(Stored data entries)
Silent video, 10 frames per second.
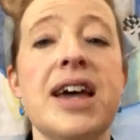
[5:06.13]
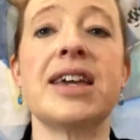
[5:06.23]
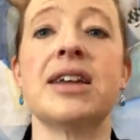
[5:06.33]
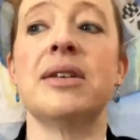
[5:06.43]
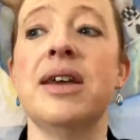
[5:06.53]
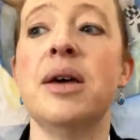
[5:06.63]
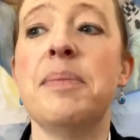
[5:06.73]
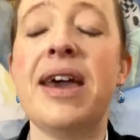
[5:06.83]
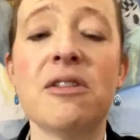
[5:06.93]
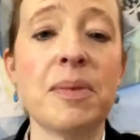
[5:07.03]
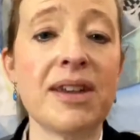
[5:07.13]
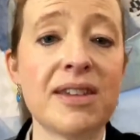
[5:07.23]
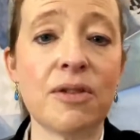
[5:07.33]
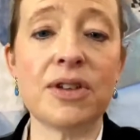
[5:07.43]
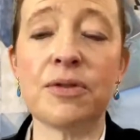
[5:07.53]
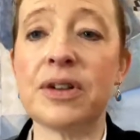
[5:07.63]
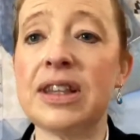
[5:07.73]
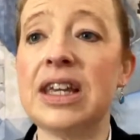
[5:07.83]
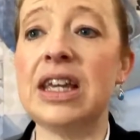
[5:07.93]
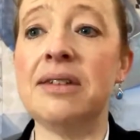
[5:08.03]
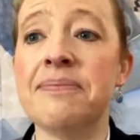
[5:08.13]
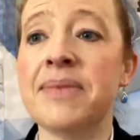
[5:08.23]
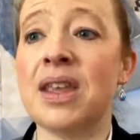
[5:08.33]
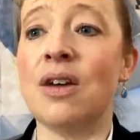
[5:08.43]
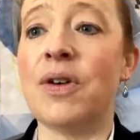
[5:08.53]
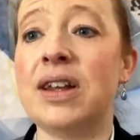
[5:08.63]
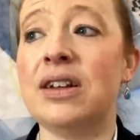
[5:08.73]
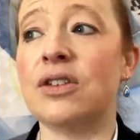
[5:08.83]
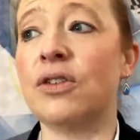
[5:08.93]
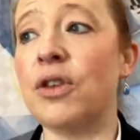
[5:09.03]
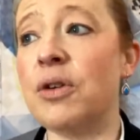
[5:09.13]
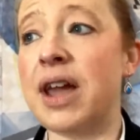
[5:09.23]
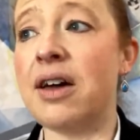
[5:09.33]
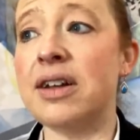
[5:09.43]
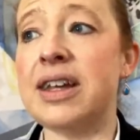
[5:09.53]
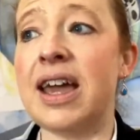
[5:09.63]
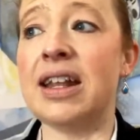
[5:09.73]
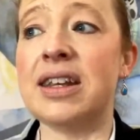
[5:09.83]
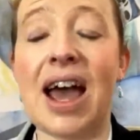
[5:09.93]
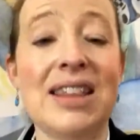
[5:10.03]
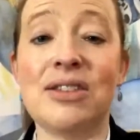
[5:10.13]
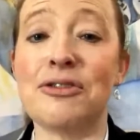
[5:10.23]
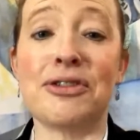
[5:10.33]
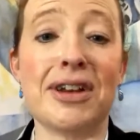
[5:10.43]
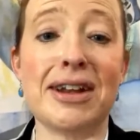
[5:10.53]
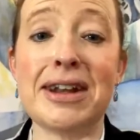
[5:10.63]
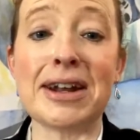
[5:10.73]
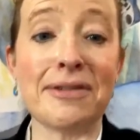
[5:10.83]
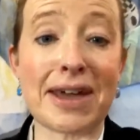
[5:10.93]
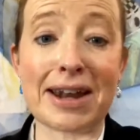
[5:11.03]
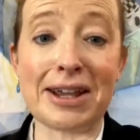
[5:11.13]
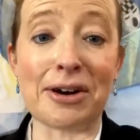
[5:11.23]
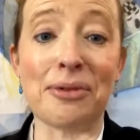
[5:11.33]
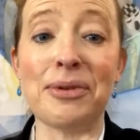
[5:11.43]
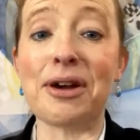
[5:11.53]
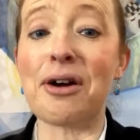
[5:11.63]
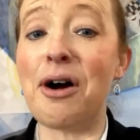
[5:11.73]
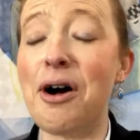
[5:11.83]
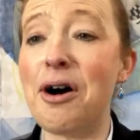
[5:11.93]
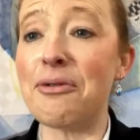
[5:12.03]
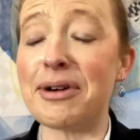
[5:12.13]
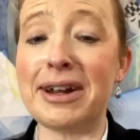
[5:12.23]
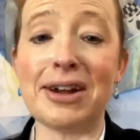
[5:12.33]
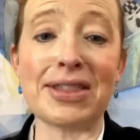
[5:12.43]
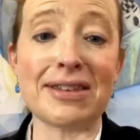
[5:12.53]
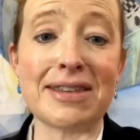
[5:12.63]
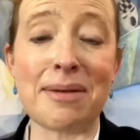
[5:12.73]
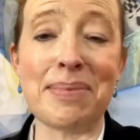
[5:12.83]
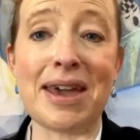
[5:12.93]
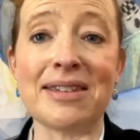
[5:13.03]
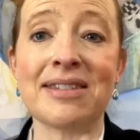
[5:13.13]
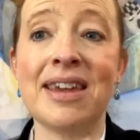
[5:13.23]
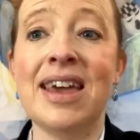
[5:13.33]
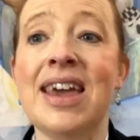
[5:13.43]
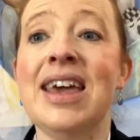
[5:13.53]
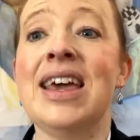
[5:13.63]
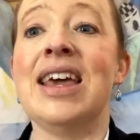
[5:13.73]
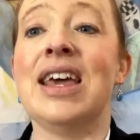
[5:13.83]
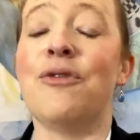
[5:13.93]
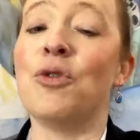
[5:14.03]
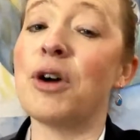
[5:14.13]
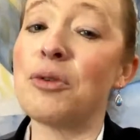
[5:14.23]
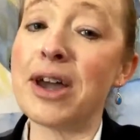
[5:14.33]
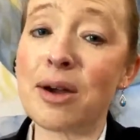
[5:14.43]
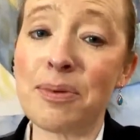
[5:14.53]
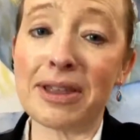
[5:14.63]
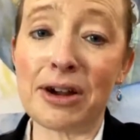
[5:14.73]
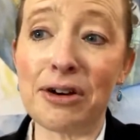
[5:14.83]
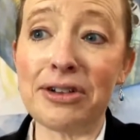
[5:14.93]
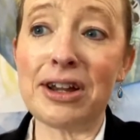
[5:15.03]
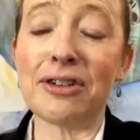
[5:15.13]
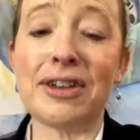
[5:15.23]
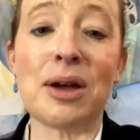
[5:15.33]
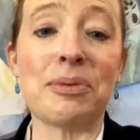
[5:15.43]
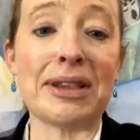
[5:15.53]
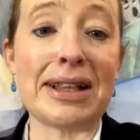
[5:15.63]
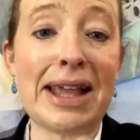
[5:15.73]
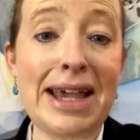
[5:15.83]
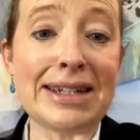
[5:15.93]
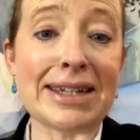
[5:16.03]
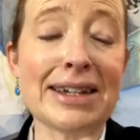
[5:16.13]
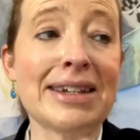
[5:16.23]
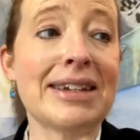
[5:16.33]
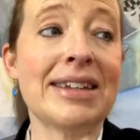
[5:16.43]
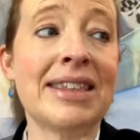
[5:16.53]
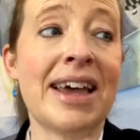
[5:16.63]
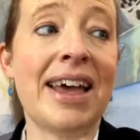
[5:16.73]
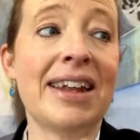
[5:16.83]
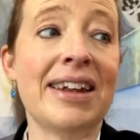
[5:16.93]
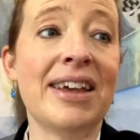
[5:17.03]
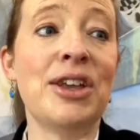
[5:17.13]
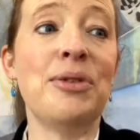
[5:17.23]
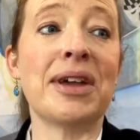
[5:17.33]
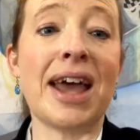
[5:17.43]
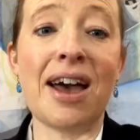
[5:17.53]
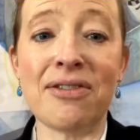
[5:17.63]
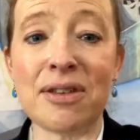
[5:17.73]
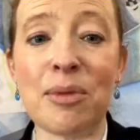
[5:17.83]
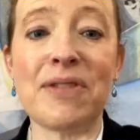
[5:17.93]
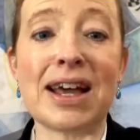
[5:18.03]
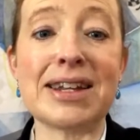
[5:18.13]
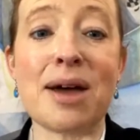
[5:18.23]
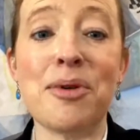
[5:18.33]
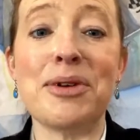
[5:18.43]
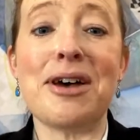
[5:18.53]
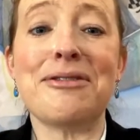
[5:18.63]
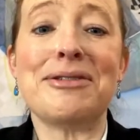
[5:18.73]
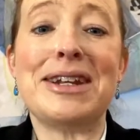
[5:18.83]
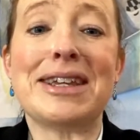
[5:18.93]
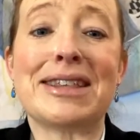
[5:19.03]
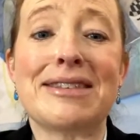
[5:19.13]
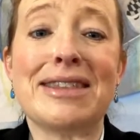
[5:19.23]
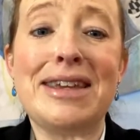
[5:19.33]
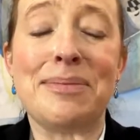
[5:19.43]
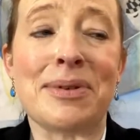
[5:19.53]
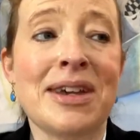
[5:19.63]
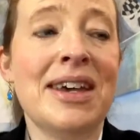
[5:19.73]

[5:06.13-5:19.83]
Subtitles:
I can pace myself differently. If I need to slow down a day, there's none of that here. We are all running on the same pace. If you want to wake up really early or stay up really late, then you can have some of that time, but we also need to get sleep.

AIM OF THE TASK: An exact copy of the entries above is required, with the pictures left out.

EXERCISE RESULT:
Silent video, 10 frames per second.
[5:06.13]
[5:06.23]
[5:06.33]
[5:06.43]
[5:06.53]
[5:06.63]
[5:06.73]
[5:06.83]
[5:06.93]
[5:07.03]
[5:07.13]
[5:07.23]
[5:07.33]
[5:07.43]
[5:07.53]
[5:07.63]
[5:07.73]
[5:07.83]
[5:07.93]
[5:08.03]
[5:08.13]
[5:08.23]
[5:08.33]
[5:08.43]
[5:08.53]
[5:08.63]
[5:08.73]
[5:08.83]
[5:08.93]
[5:09.03]
[5:09.13]
[5:09.23]
[5:09.33]
[5:09.43]
[5:09.53]
[5:09.63]
[5:09.73]
[5:09.83]
[5:09.93]
[5:10.03]
[5:10.13]
[5:10.23]
[5:10.33]
[5:10.43]
[5:10.53]
[5:10.63]
[5:10.73]
[5:10.83]
[5:10.93]
[5:11.03]
[5:11.13]
[5:11.23]
[5:11.33]
[5:11.43]
[5:11.53]
[5:11.63]
[5:11.73]
[5:11.83]
[5:11.93]
[5:12.03]
[5:12.13]
[5:12.23]
[5:12.33]
[5:12.43]
[5:12.53]
[5:12.63]
[5:12.73]
[5:12.83]
[5:12.93]
[5:13.03]
[5:13.13]
[5:13.23]
[5:13.33]
[5:13.43]
[5:13.53]
[5:13.63]
[5:13.73]
[5:13.83]
[5:13.93]
[5:14.03]
[5:14.13]
[5:14.23]
[5:14.33]
[5:14.43]
[5:14.53]
[5:14.63]
[5:14.73]
[5:14.83]
[5:14.93]
[5:15.03]
[5:15.13]
[5:15.23]
[5:15.33]
[5:15.43]
[5:15.53]
[5:15.63]
[5:15.73]
[5:15.83]
[5:15.93]
[5:16.03]
[5:16.13]
[5:16.23]
[5:16.33]
[5:16.43]
[5:16.53]
[5:16.63]
[5:16.73]
[5:16.83]
[5:16.93]
[5:17.03]
[5:17.13]
[5:17.23]
[5:17.33]
[5:17.43]
[5:17.53]
[5:17.63]
[5:17.73]
[5:17.83]
[5:17.93]
[5:18.03]
[5:18.13]
[5:18.23]
[5:18.33]
[5:18.43]
[5:18.53]
[5:18.63]
[5:18.73]
[5:18.83]
[5:18.93]
[5:19.03]
[5:19.13]
[5:19.23]
[5:19.33]
[5:19.43]
[5:19.53]
[5:19.63]
[5:19.73]

[5:06.13-5:19.83]
Subtitles:
I can pace myself differently. If I need to slow down a day, there's none of that here. We are all running on the same pace. If you want to wake up really early or stay up really late, then you can have some of that time, but we also need to get sleep.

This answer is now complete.